Table(country).Where(co => (co.regionID = Convert(5))).Take(50)

Equivalent to:

SELECT TOP (50) [t0].[countryID], [t0].[regionID], [t0].[countryName], [t0].[code]
FROM [dbo].[countries] AS [t0]
WHERE [t0].[regionID] = 5

EDIT: Comments, Its Not necessarily because with separate Take(), you can still use it like this:

var c = (from co in db.countries
                     where co.regionID == 5
                     select co);
            var l = c.Take(50).ToList();

And the Result would be the same as before.

SELECT TOP (50) [t0].[countryID], [t0].[regionID], [t0].[countryName], [t0].[code]
FROM [dbo].[countries] AS [t0]
WHERE [t0].[regionID] = @p0

The fact that you wrote IQueryable = IQueryable.Take(50) is the tricky part here.


The subquery is generated for projection purposes, it makes more sense when you select from multiple tables into a single anonymous object, then the outer query is used to gather the results.

Try what happens with something like this:

from book in books
where price > 50
select new 
{
  Title = book.title,
  Chapters = from chapter in book.Chapters
             select chapter.Title
}


Isn't it a case of the first query returning the total number of rows while the second extracts the subset of rows based on the call to the .Take() method?

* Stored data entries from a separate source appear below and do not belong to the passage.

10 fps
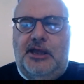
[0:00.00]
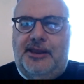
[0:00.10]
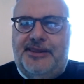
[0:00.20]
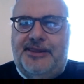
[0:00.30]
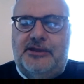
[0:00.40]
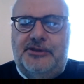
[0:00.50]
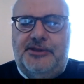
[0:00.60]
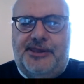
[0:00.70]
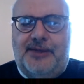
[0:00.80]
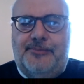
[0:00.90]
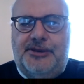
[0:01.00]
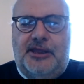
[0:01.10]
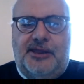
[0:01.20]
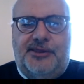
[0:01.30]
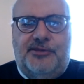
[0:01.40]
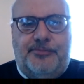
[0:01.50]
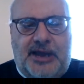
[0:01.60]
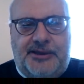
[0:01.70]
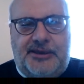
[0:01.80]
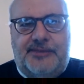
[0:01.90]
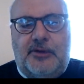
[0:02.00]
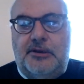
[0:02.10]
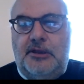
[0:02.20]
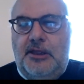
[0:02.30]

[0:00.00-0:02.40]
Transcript: and secondly, somebody has to buy this model.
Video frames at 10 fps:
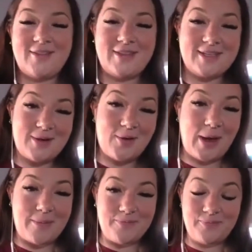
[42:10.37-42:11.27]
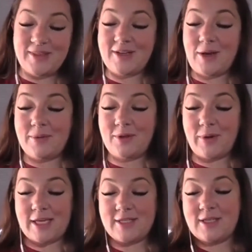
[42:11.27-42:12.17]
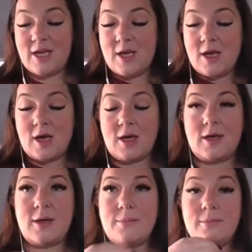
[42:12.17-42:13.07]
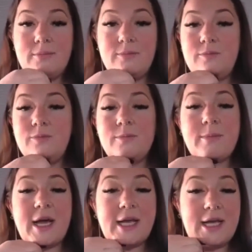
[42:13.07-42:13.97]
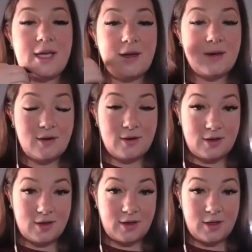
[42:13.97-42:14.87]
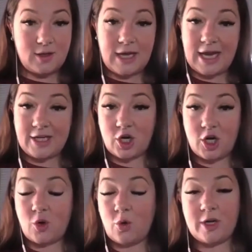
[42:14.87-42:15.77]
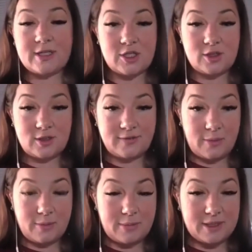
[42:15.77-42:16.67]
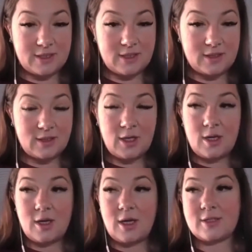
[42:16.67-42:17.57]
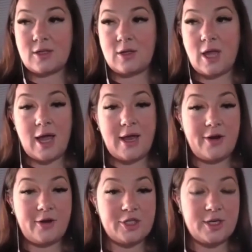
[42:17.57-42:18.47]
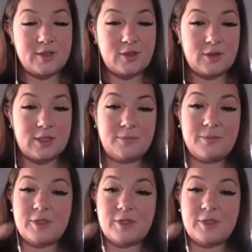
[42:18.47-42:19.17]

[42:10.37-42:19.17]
I love this. Okay, in a couple of ways. Um, my HR organizational development business is called High Energy Consulting.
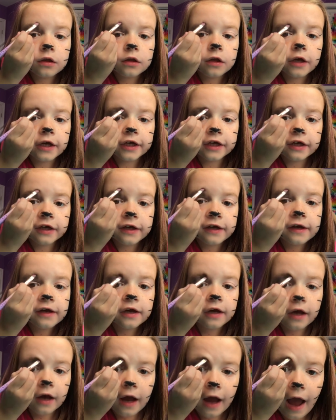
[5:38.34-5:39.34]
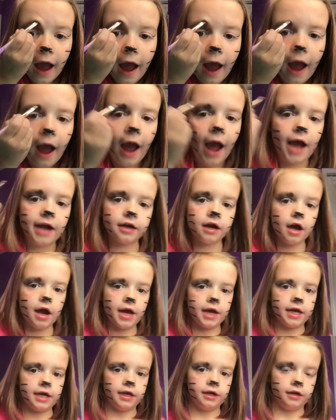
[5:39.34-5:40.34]
like cat
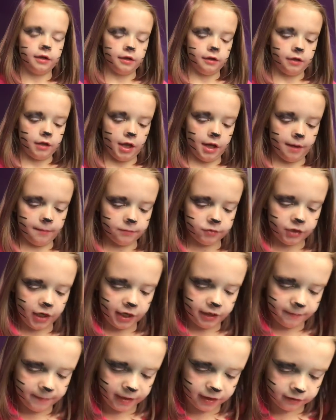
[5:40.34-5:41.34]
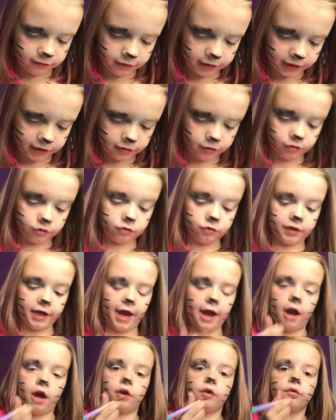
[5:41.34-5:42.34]
eye. Like I'm trying to make like a little
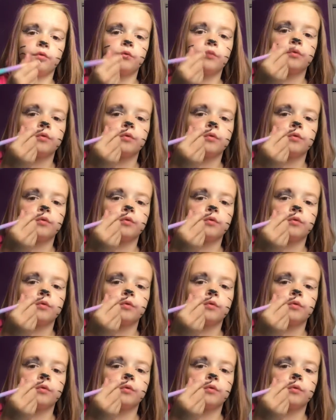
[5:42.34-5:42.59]
cat.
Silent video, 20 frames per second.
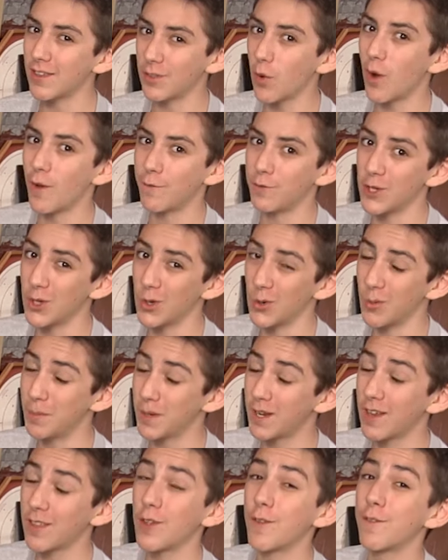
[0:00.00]
so have you,
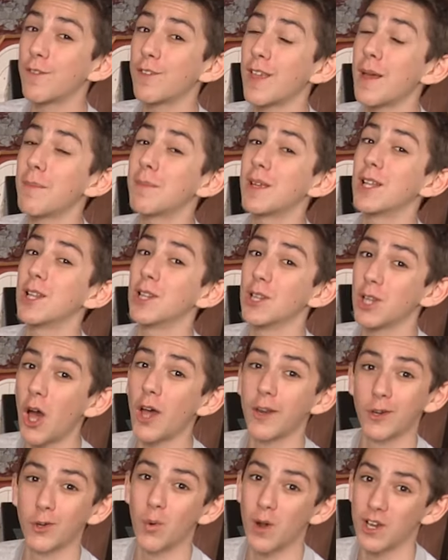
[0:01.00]
because you've sent me a lot of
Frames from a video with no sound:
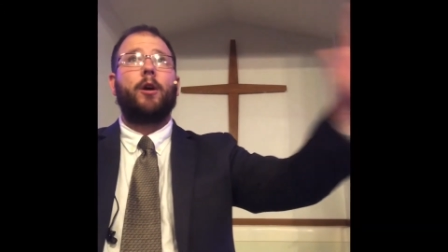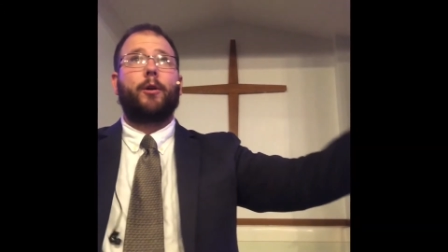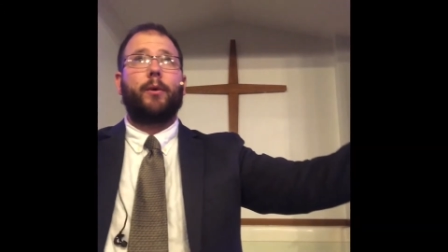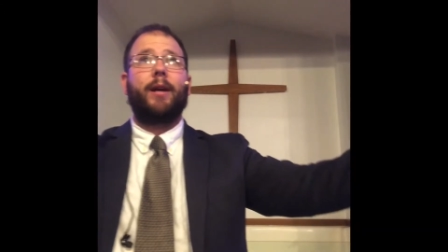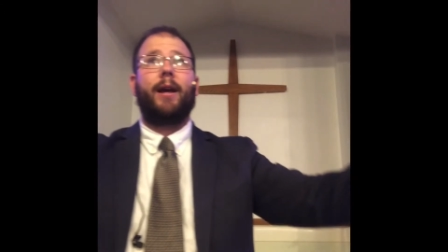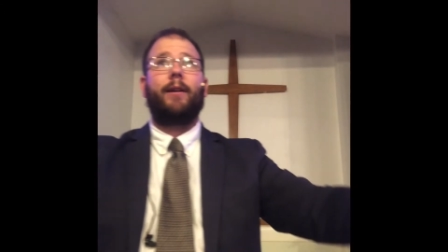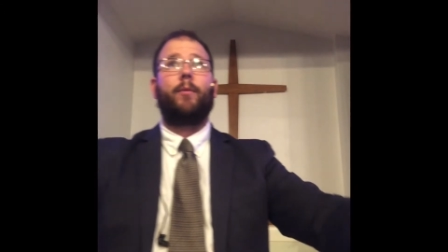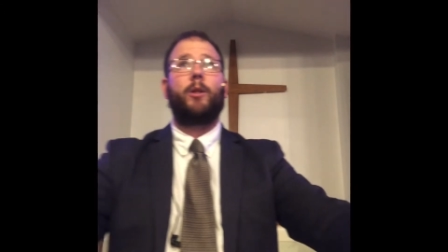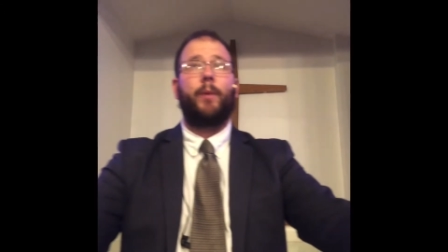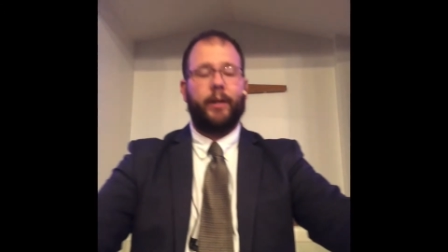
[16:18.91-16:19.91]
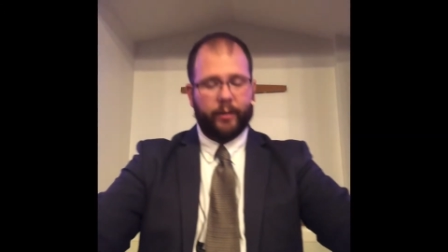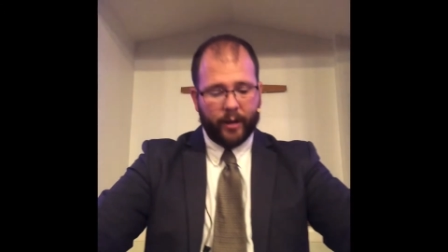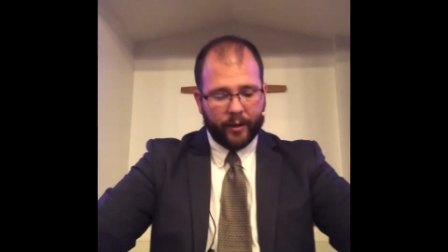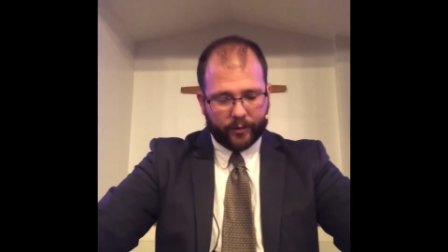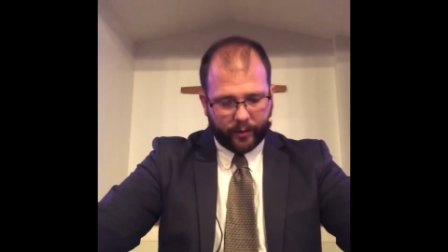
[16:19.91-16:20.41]
created, which we
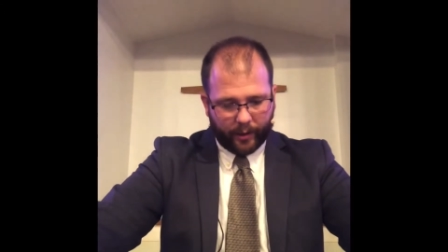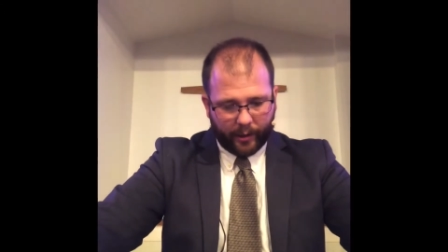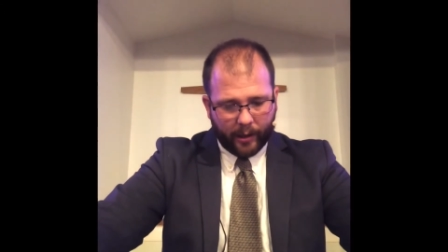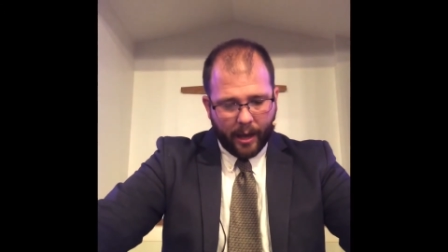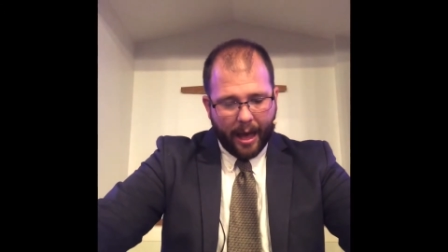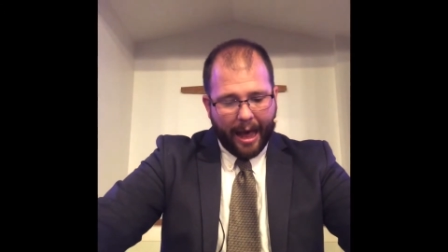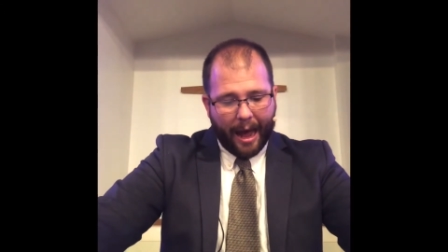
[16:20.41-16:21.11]
can see,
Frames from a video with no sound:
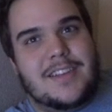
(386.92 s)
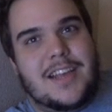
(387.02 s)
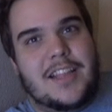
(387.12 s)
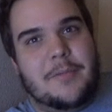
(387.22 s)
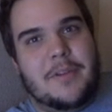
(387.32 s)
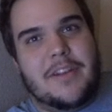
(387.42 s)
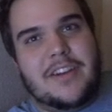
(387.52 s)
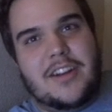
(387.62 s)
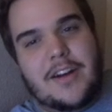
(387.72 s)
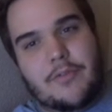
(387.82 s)
And then we
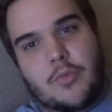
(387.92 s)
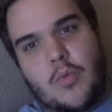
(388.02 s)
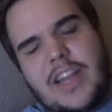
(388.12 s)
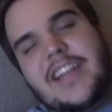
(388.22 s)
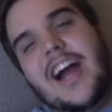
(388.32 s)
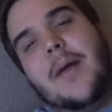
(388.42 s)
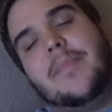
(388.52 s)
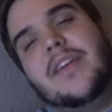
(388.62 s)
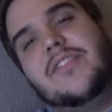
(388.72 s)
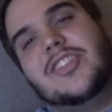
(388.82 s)
round it off with 1
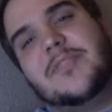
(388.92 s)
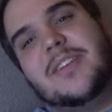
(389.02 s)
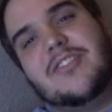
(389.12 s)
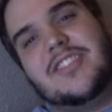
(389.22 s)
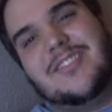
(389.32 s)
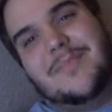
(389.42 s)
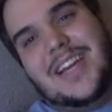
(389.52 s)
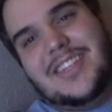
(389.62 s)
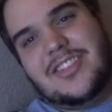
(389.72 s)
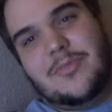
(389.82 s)
copy of Ultimate Crystal
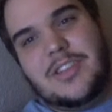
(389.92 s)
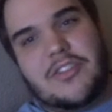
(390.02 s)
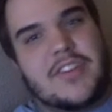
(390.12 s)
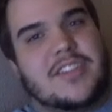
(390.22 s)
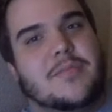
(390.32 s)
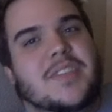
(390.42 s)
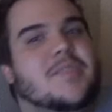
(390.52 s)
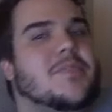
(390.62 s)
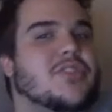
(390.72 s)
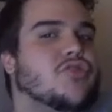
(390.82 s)
Magic. So when your Crystal
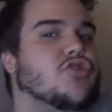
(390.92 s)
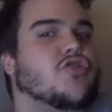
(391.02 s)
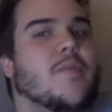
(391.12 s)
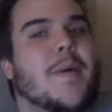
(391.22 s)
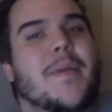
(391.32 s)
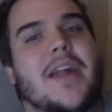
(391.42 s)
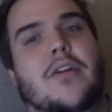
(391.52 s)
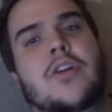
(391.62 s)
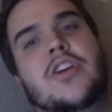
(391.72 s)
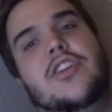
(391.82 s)
Beast monster is destroyed by
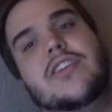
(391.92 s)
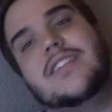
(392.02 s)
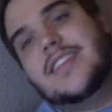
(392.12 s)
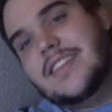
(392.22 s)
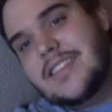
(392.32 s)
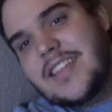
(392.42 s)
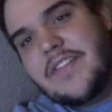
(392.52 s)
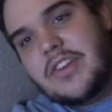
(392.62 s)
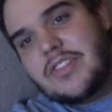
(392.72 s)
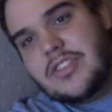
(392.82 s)
battle, you can send
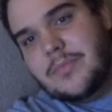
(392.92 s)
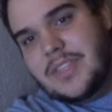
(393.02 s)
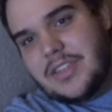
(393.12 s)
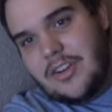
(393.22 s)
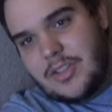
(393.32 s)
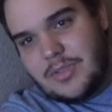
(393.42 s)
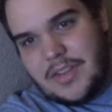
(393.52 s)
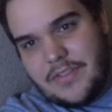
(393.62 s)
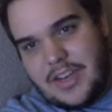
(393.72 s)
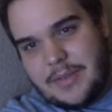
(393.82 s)
7 Crystal Beast cards with
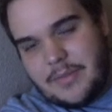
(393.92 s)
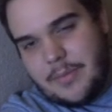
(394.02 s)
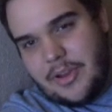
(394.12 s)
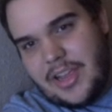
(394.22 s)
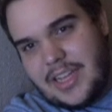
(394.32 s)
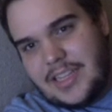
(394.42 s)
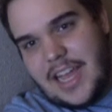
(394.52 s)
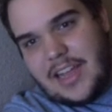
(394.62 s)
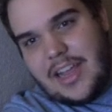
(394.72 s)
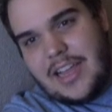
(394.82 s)
different names from your hand,
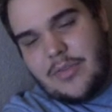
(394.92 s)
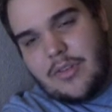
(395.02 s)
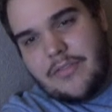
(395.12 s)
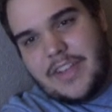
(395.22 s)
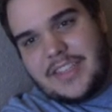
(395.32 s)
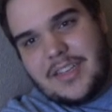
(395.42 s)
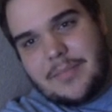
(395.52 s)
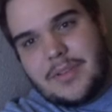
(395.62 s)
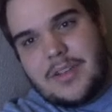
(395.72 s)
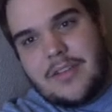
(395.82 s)
deck, and or face-up
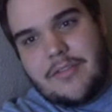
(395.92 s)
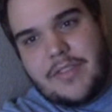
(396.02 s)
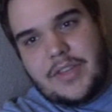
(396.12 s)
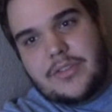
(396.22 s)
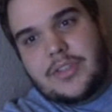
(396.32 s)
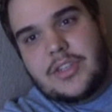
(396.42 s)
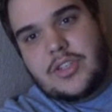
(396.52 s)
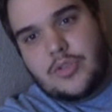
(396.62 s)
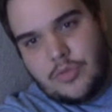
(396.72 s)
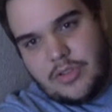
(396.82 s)
field
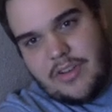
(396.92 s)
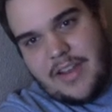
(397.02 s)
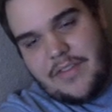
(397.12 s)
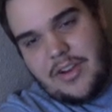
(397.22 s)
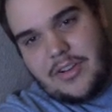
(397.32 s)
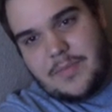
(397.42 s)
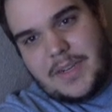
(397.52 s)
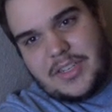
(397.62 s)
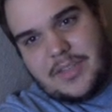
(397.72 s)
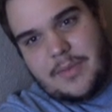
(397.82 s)
to the graveyard.
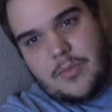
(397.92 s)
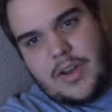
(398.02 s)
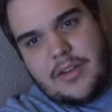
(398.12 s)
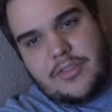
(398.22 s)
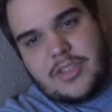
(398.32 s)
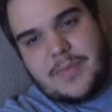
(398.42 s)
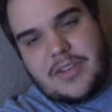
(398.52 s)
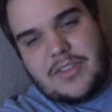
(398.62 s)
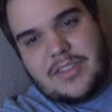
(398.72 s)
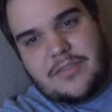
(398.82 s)
Special summon 1 Ultimate
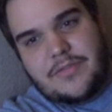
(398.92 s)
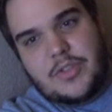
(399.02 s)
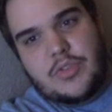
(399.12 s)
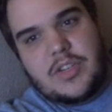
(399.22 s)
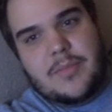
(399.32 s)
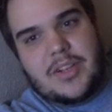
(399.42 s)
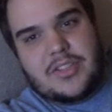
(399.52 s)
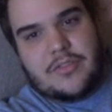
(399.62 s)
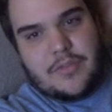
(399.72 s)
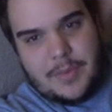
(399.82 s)
Crystal Fusion
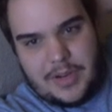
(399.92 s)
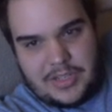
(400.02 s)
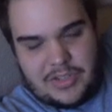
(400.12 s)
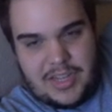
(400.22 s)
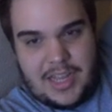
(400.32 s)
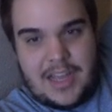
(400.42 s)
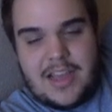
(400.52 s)
monster from your extra deck.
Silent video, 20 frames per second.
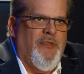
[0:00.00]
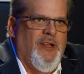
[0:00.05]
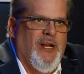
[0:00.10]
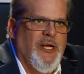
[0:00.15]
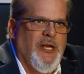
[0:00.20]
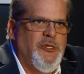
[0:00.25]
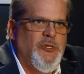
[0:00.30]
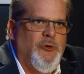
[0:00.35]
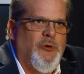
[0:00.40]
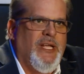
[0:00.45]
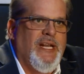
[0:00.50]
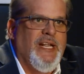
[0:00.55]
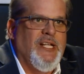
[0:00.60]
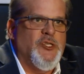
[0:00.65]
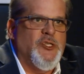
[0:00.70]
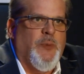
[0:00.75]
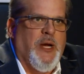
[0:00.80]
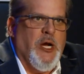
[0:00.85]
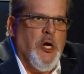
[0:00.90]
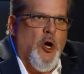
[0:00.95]
than I do getting
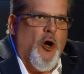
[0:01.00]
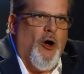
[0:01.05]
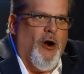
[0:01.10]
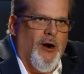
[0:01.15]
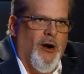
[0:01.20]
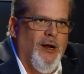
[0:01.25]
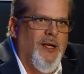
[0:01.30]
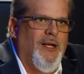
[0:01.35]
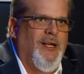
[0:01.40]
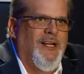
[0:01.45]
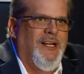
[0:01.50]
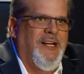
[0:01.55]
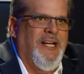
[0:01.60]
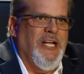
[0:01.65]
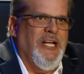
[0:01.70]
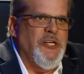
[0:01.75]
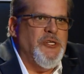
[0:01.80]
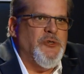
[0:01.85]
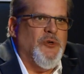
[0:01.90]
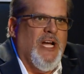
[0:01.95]
into my car
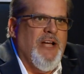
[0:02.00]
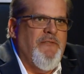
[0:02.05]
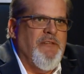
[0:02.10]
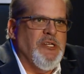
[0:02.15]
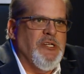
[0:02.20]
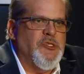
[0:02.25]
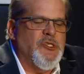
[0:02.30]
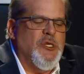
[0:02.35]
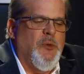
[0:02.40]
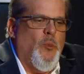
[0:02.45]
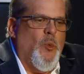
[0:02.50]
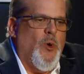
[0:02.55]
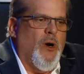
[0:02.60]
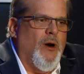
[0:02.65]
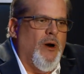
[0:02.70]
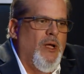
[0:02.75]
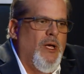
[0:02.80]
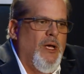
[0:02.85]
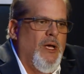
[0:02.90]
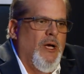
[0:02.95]
and driving somewhere.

  1. I agree with @Justin Swartsel. There was no error involved, so this is largely an academic matter.
  2. Linq-to-SQL endeavors to generate SQL that runs efficiently (which it did in your case).
    1. But it does not make any effort to generate conventional SQL that a human would likely create.
  3. The Linq-to-SQL implementers likely used the builder pattern to generate the SQL.
    1. If so, it would be easier to append a substring (or a subquery in this case) than it would be to backtrack and insert a 'TOP x' fragment into the SELECT clause.